Republican Sen. Marco Rubio is paying a lot of attention to Puerto Ricans in Central Florida for his re-election campaign.
During the August 30 primaries, he held his campaign victory party in Osceola, which is the heart of Central Florida’s significant Puerto Rican community. Rubio has been out front on the Zika virus issue, which is affecting not only Florida but also Puerto Rico, home to the most Zika cases – over 16,000 and counting. (His fellow Republicans sabotaged an initial bill by zeroing out a family planning clinic in Puerto Rico). The Republican senator also was appointed to an economic task force to make recommendations to boost Puerto Rico’s economy, which may be a blessing or a curse. Sen. Bill Nelson also is on the task force.
And no doubt he will be at next month’s Orlando ceremony honoring Puerto Rico’s Borinqueneer Army regiment, one of the most decorated of the Korean War.
Shoring Up Puerto Rican Vote
Rubio, a Cuban-American whose home district is Miami-Dade, may shielded in part from a potential Donald Trump down-ballot draft. Still, Trump is anathema to Hispanic voters. Rubio knows he has to shore up the Puerto Rican vote in Central Florida, who are important to his re-election chances for several reasons.
First, the Puerto Rican population in Florida now numbers 1 million – nearly even with the Cuban population, Rubio’s natural base.
Second, Puerto Ricans lean Democrat and provide a counterweight to the South Florida Cuban-Republican vote. During the August primaries, Trump trounced Rubio whose map of support went dark; only Miami-Dade provided a ray of light.
Third, many Puerto Ricans are new to Florida.
Murphy Missing in Action
The good news for Rubio is that Democratic rival Patrick Murphy is missing in action. Murphy was a no-show for two primary debates with Democratic rival Alan Grayson, whose sharp tongue surely would have been lethal.
However, a Rubio-Murphy debate is scheduled for October, and no doubt Murphy can’t escape this one. (Full disclosure: I am a political analyst for WFTV-Channel 9, a debate sponsor.)
Rubio is a good debater, but his talking points have become stale and he is in need of new ones. But sizing up Murphy is difficult because he hasn’t been around much.

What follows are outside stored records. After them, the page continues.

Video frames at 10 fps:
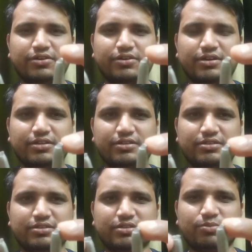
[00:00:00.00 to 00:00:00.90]
Okay,
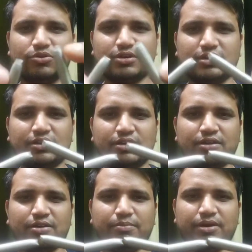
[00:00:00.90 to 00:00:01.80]
this is the broken
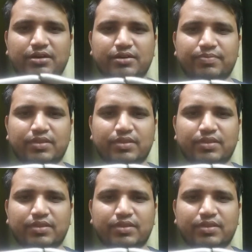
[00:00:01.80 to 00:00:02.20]
part.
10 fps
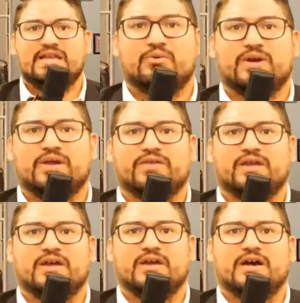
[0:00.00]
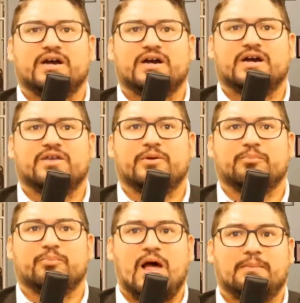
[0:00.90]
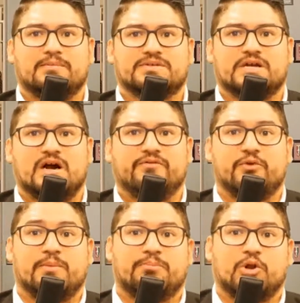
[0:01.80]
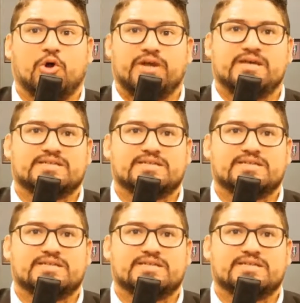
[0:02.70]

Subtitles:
with the problems of their employees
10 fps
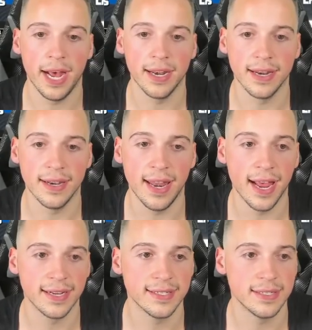out
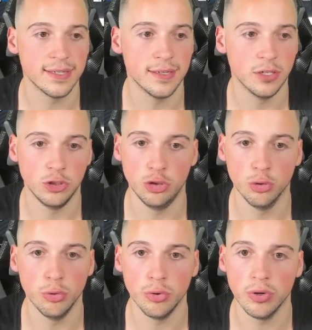next
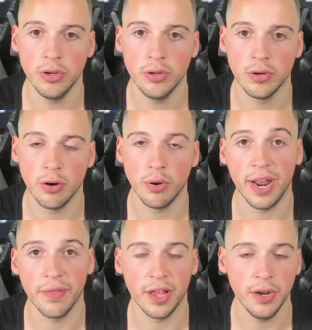June.
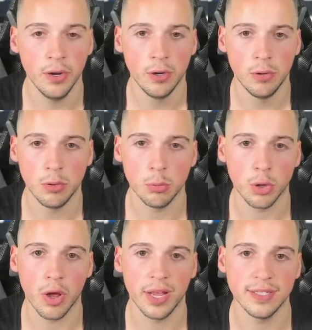Around then, we will
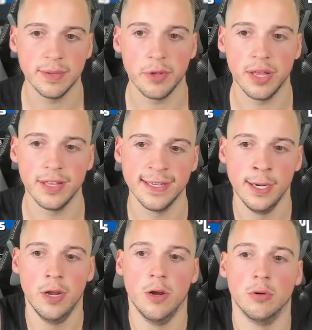go ahead and simulate this,
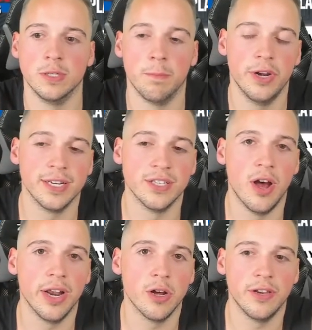which is pretty
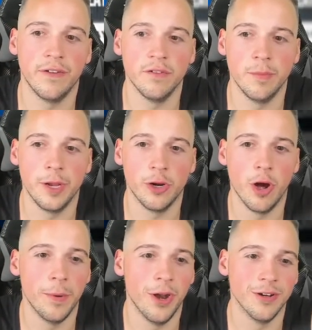exciting. I'll definitely be
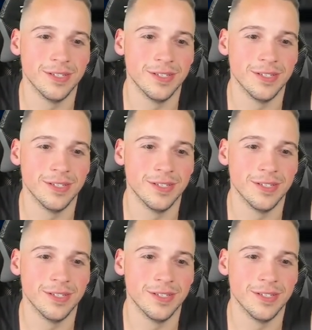copping. I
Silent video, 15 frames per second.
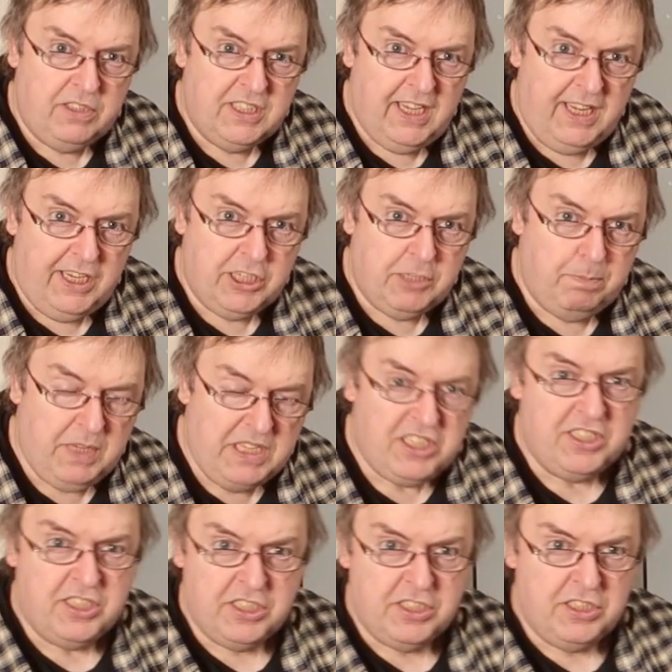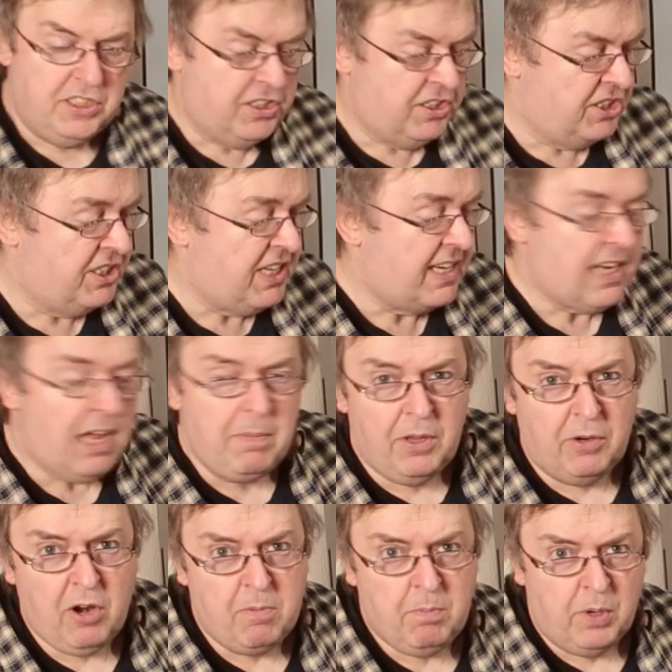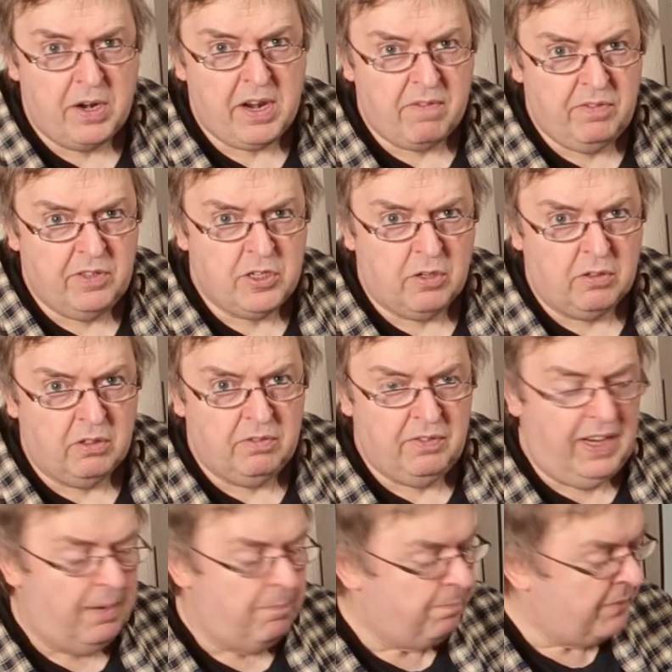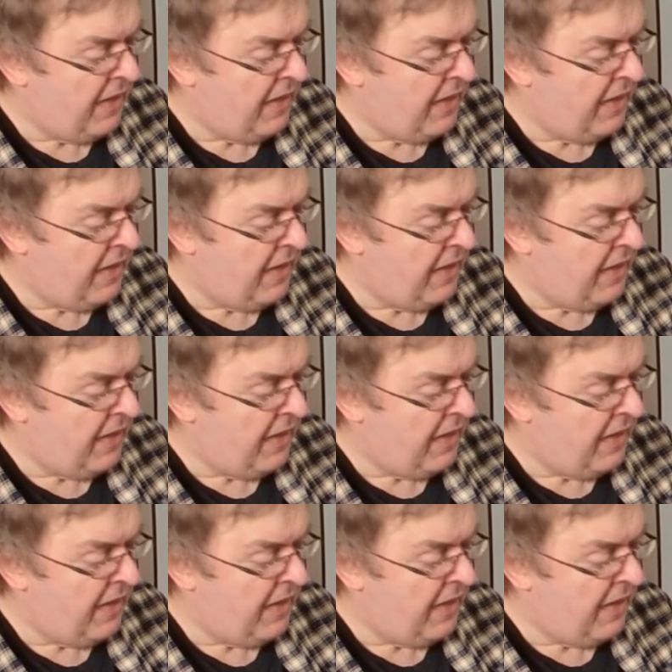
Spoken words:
teach businesses to set up their own product photography.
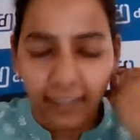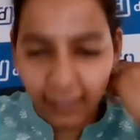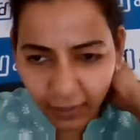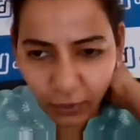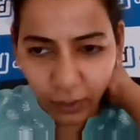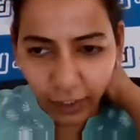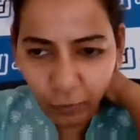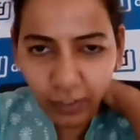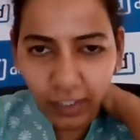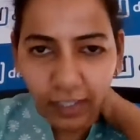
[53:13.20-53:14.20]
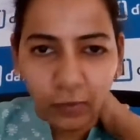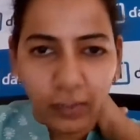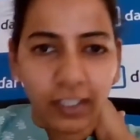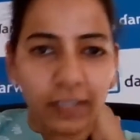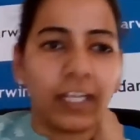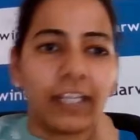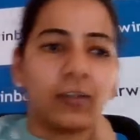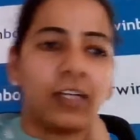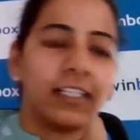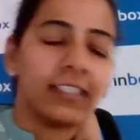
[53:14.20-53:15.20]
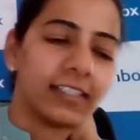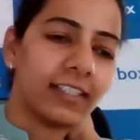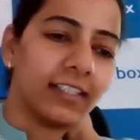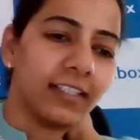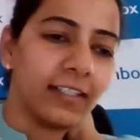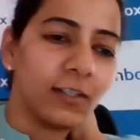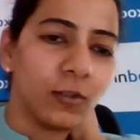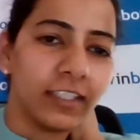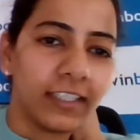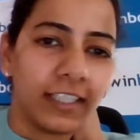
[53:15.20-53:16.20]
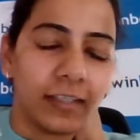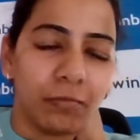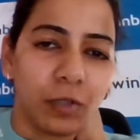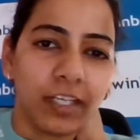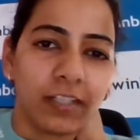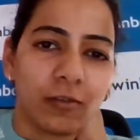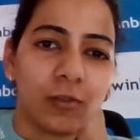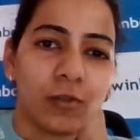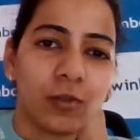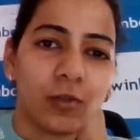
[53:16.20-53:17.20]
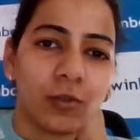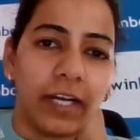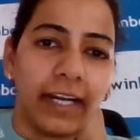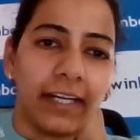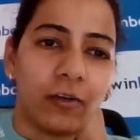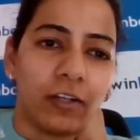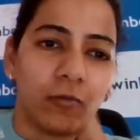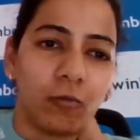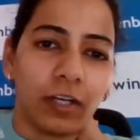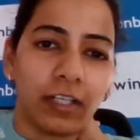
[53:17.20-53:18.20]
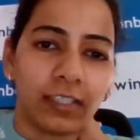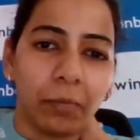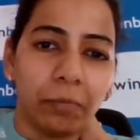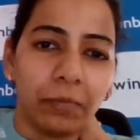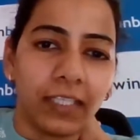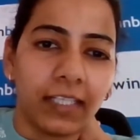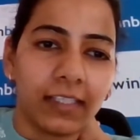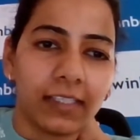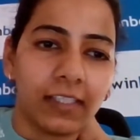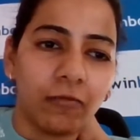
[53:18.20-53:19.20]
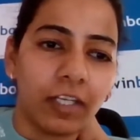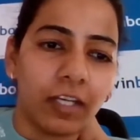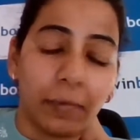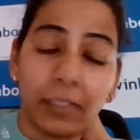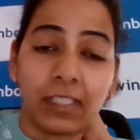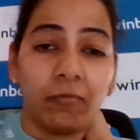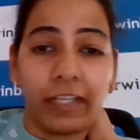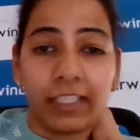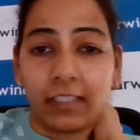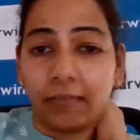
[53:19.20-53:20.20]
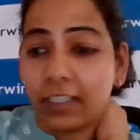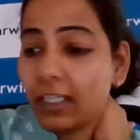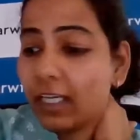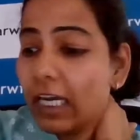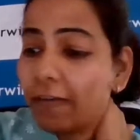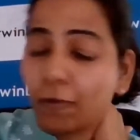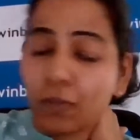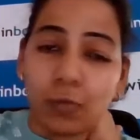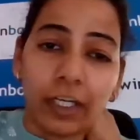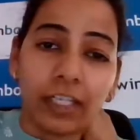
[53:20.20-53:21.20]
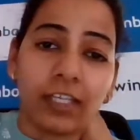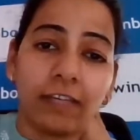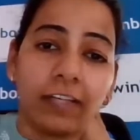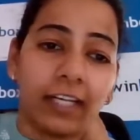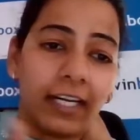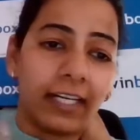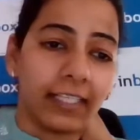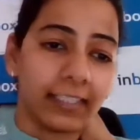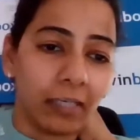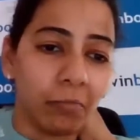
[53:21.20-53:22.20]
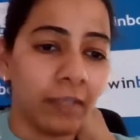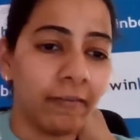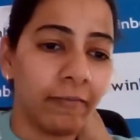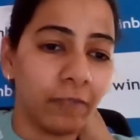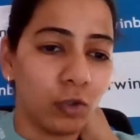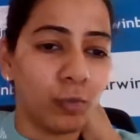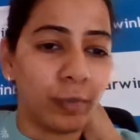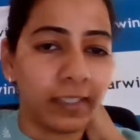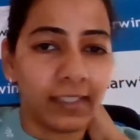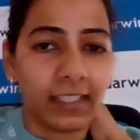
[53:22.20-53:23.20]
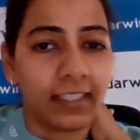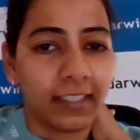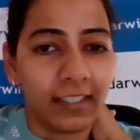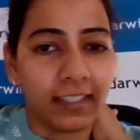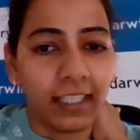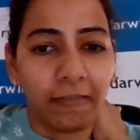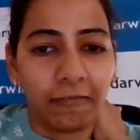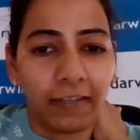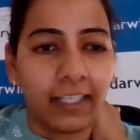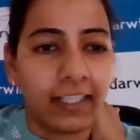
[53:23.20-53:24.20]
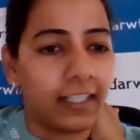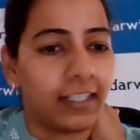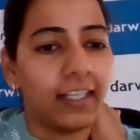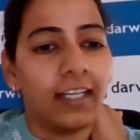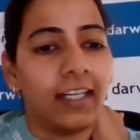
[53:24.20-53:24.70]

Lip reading: I would like to ask Rohit and Mukesh also to add on what are some things in which, some ways in which, of course, Mukesh gave a great example when we opened the session itself, right? Like,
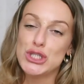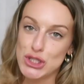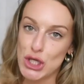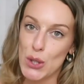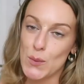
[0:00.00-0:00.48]

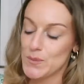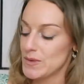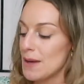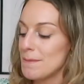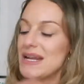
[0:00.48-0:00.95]
So,
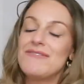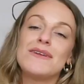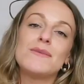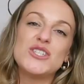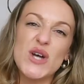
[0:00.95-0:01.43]
but I
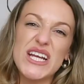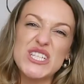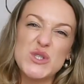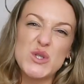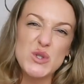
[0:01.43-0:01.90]
feel like with
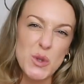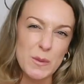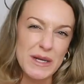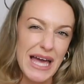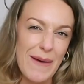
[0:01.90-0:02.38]
trainers you can
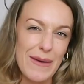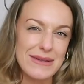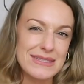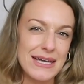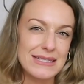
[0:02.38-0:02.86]
normally get away
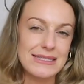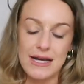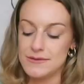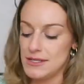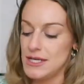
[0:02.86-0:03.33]
with a size
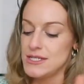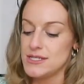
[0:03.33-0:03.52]
down.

Frankly, many people, including Democrats, are comparing Murphy to former Florida Gov. Charlie Crist, who was a Republican, then an independent and now is a Democrat. Crist has been shopping for elected office for a while; he is now running for Congress from St. Petersburg, his home district. The comparison is not a good one for Murphy.
For Rubio, but more so for Murphy, the path to the U.S. Senate is through Central Florida.
Puerto Ricans Are Miffed
But Puerto Ricans are miffed at Rubio for supporting bankruptcy protection for the island, which is in the throes of a financial crisis, and then changing his mind under hedge-fund pressure. And people still remember that Rubio, then in the throes of his Senate race, voiced opposition to U.S. Supreme Court Justice Sonia Sotomayor, implying she is a “judicial activist.” Sotomayor is revered in the Puerto Rican community.
His support of the Borinqueneers is genuine – during the Congressional
Gold Medal ceremony in the nation’s capital he lamented it took so long to recognize the bravery of the Puerto Rican soldiers, who are now in their 80s and 90s.
Support of the Borinqueneers, however, has taken on a partisan flair, as if Republicans owned the veterans. I have attended several Borinqueneer events where the Democrats in attendance were few. Is that deliberate or do Democrats not care?
Rubio Doesn’t Know Puerto Ricans
But the main reason Rubio must beef up his presence among Puerto Ricans is that they don’t know him. Rubio has been running for president for most of his first term as U.S. senator.
More important, Rubio doesn’t know Puerto Ricans. Since 2000, the Puerto Rican population in Florida has soared nearly 100 percent. About 60,000 Puerto Ricans migrate from the island each year due to a financial crisis. Most settle in Florida.
Rubio certainly has his homework cut out for him. Central Florida is a good place to start.